His passing truly marks the end of an era for many. Says veteran publicist Neeta Raheja, “He belonged to a generation of designers who had a distinct voice of their own and were appreciative of design and aesthetics around them. I first met him in 1993. The fashion scene those days was very selective and niche. The designers, many of whom are the doyens of today, saw their contemporaries as friends and colleagues and not competition. There existed a healthy dialogue among them, and they were equally passionate about their dissent. They all grew together to where they stand today—each distinct in their fashion vocabulary and style. In that sense, he truly was perhaps the last few of his league who respected his colleagues for their creativity, forged deep friendships, acknowledged good design and yet, did not hesitate twice before making his opinion known.”

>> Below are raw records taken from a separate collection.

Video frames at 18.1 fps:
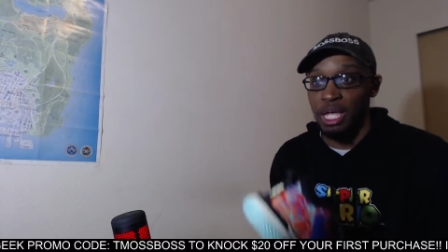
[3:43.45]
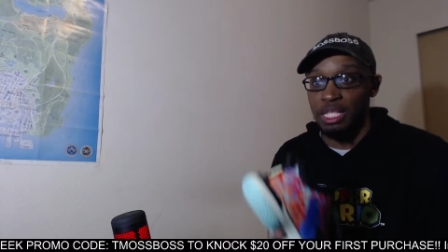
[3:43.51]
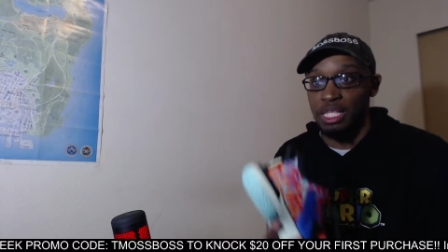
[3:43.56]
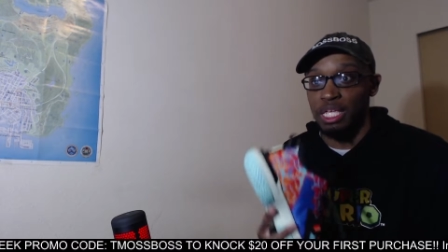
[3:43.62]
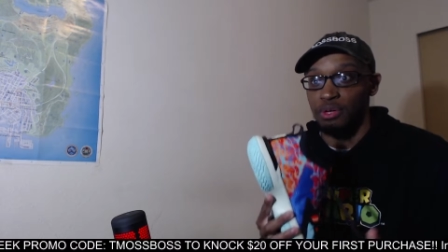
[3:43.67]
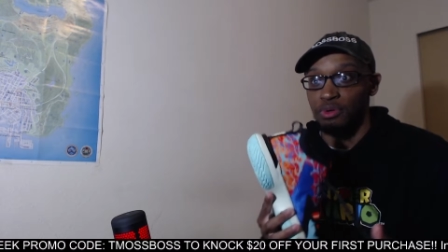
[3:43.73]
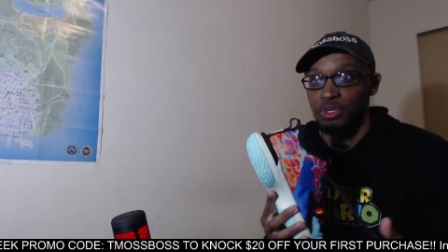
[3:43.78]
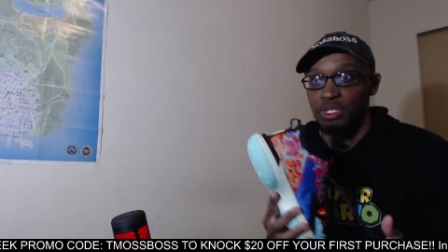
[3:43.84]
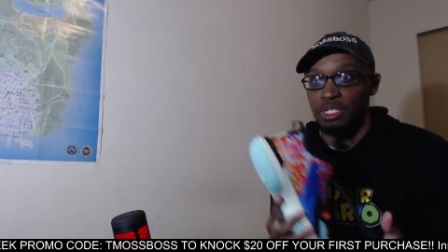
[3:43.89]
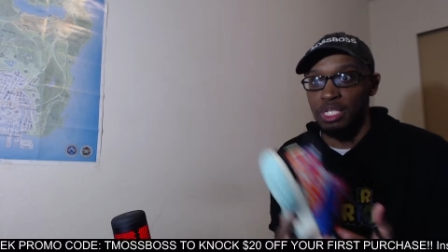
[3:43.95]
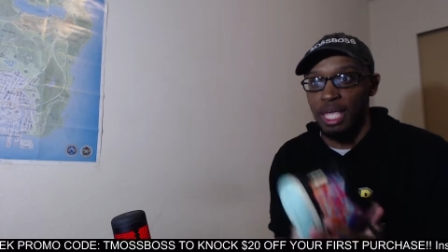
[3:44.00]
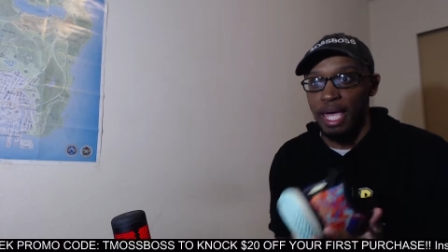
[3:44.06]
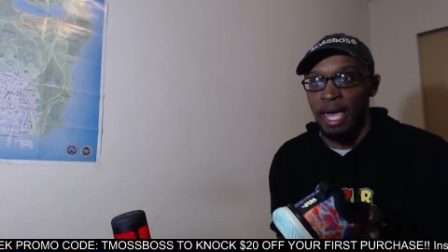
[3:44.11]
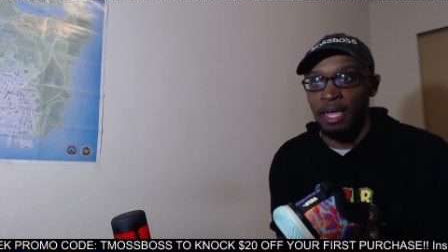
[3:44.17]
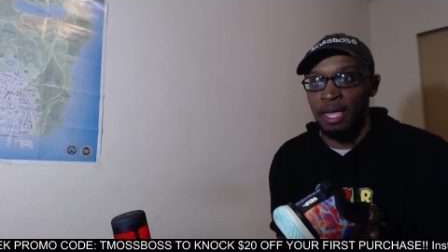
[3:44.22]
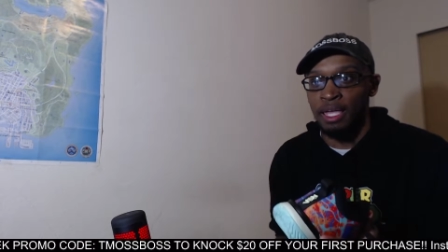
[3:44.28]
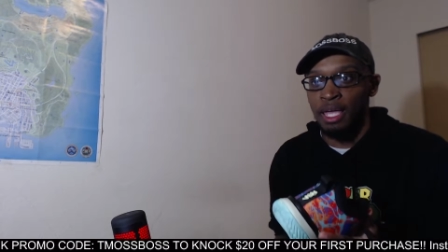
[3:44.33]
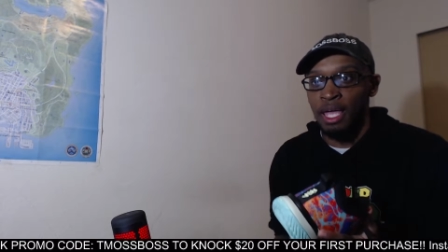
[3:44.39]
I think it was
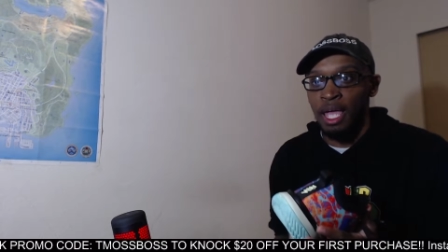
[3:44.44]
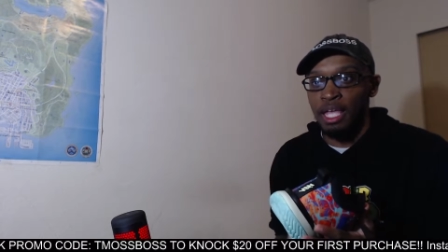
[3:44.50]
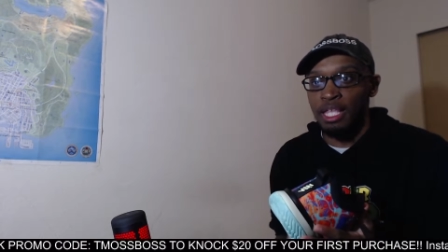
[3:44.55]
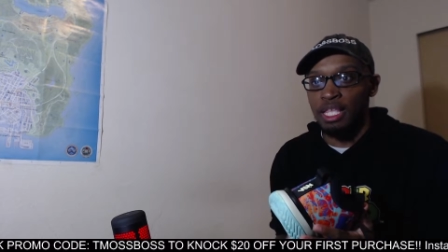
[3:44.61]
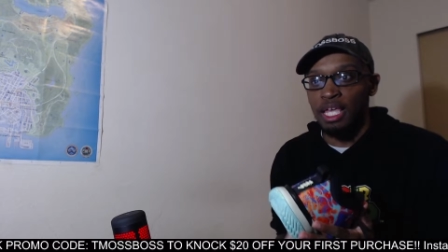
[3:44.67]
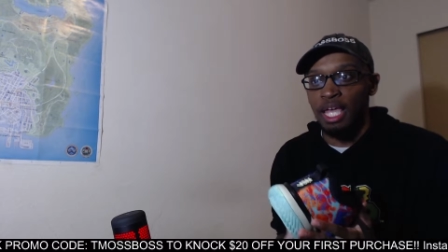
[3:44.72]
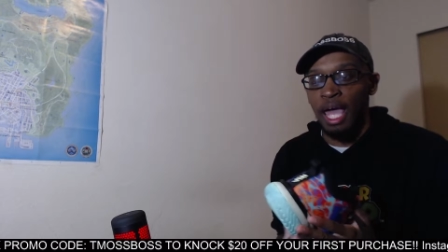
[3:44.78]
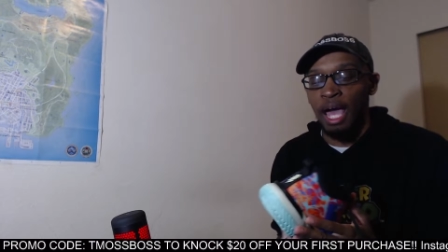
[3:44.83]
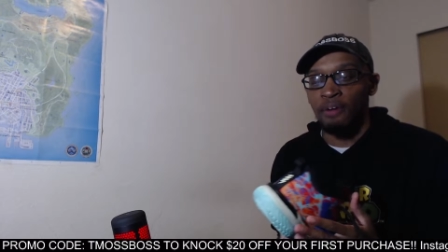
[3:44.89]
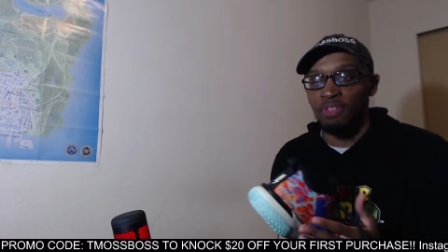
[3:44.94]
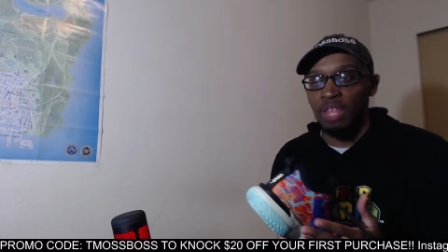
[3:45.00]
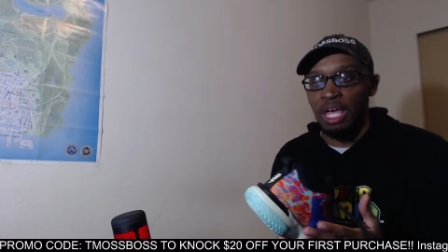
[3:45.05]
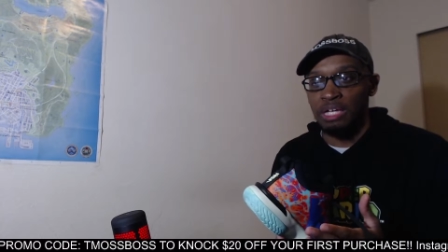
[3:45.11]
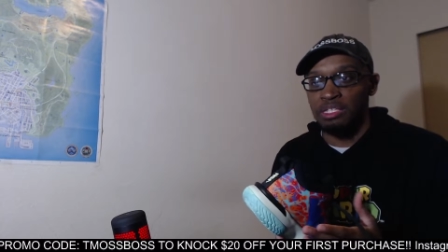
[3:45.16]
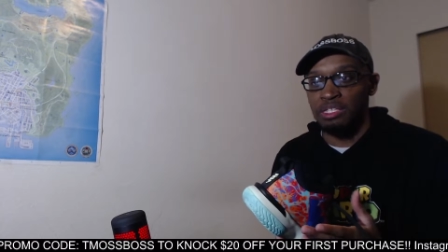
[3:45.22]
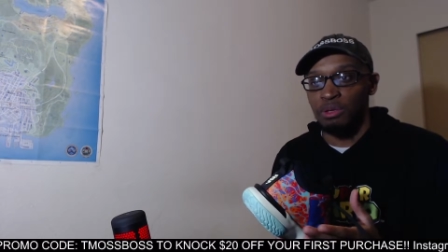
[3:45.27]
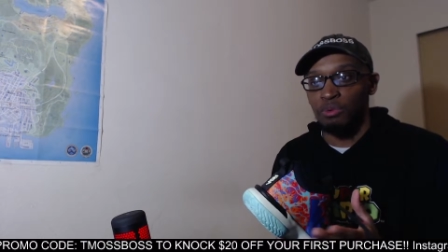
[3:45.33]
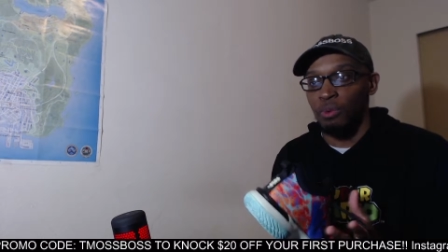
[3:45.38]
that, and they have
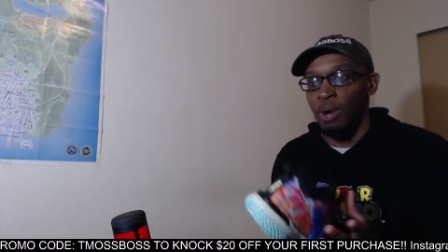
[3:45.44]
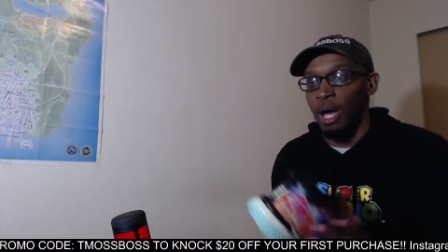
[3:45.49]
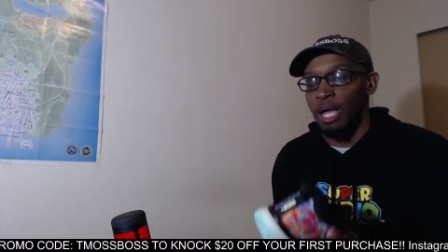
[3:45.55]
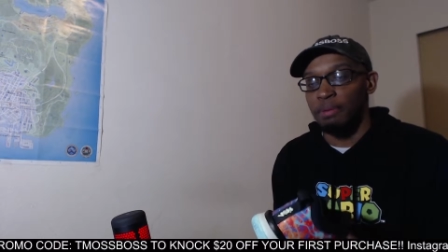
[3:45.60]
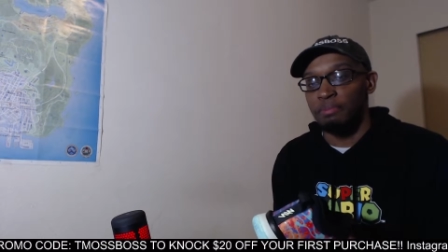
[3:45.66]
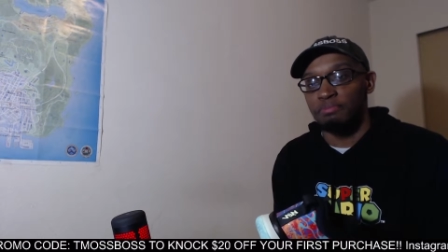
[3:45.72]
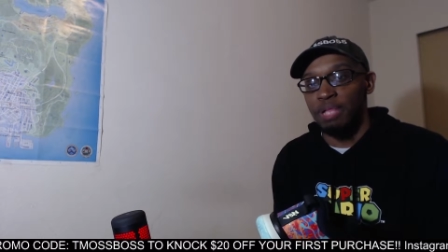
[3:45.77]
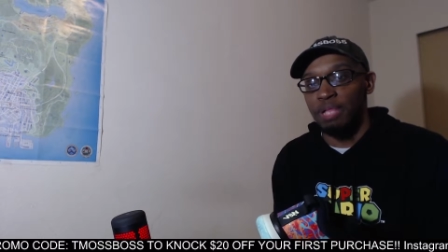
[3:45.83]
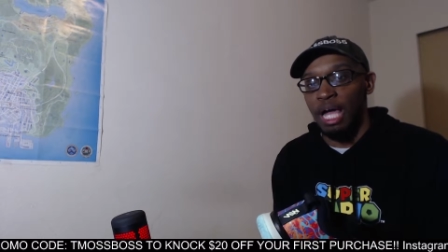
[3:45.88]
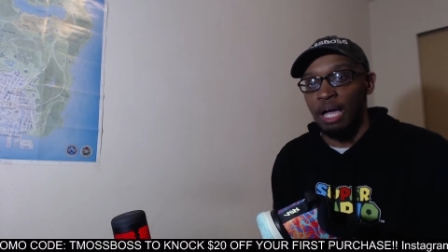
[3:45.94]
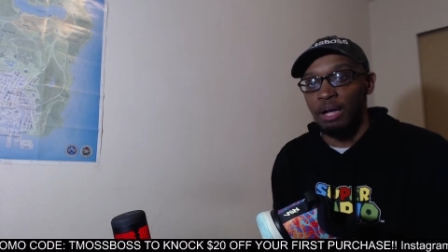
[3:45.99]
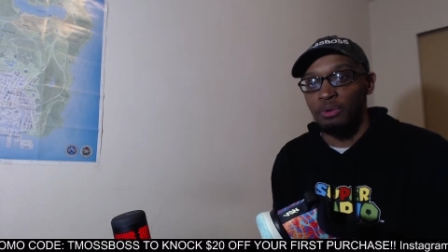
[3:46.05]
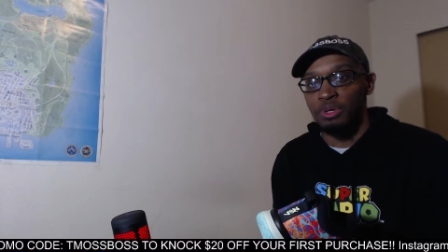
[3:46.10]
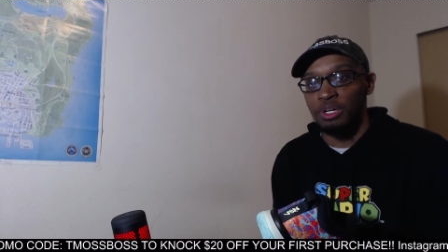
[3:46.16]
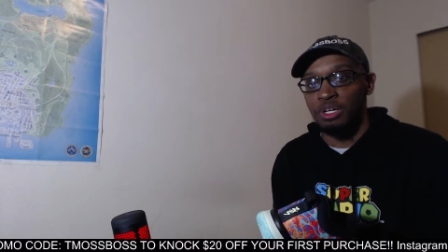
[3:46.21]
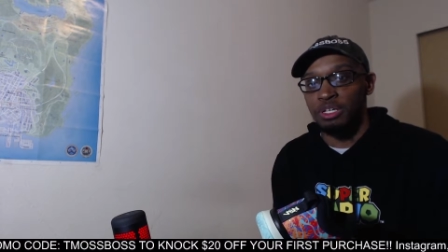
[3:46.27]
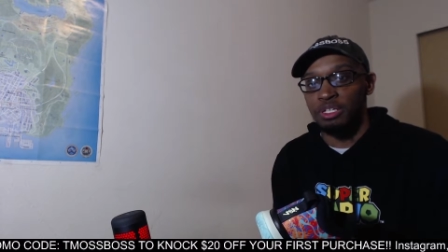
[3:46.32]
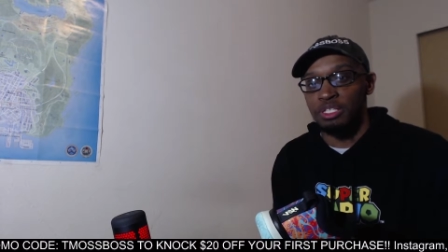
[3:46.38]
like some white and black
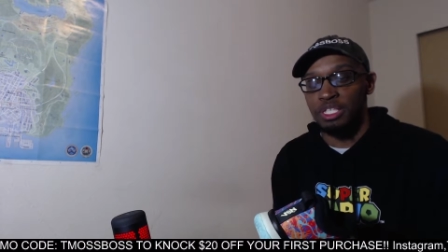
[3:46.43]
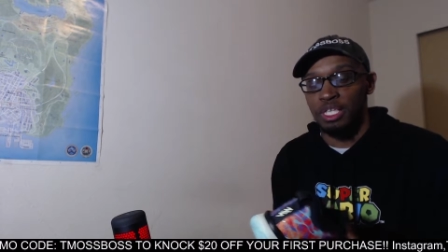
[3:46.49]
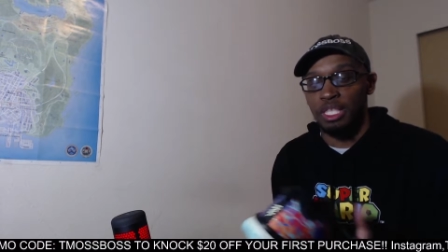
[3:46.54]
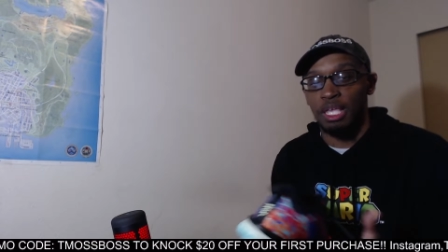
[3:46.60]
ones,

Nandita Abraham, dean, BITS Pilani Design School in Mumbai, says Bal’s contributions have been pivotal in bridging the gap between trans-generational craftsmanship and modern fashion. “His work not only celebrates the rich heritage of Kashmir but also highlights the importance of preserving and promoting Indian design on a global scale. Through his innovative approach, Bal helped to sustain the artistry of Kashmiri craftsmen and ensured that their skills are recognised and appreciated in the contemporary design landscape. He worked with pashmina and woollen textiles, often collaborating with craftsmen and emphasising the value of techniques like zardozi and sozni,” she says.
Much before designers got bought by rich industrialists and became handmaidens to Bollywood stars, there was an artist, one of a handful, who took the best from Indian textile traditions and made the rich look good, and those who wanted to be rich aspire to look better.
He embodied classy extravagance. Recalls Dhaka, “I first met Gudda when we were very young. I was in school, he had this mane of curly red hair and he made every place fun with his presence. Boring places got animated if he walked into a party and no one left until he did. He epitomised cool.”
But Bal’s health was fragile and though his professional star was always on the ascendant, it didn’t necessarily translate into a state of grace in his private life.
With his gold tinted hair, his outsize lifestyle and his undeniable brilliance, he created a legacy over 35 years. He didn’t always walk a straight line, but then which outlier does?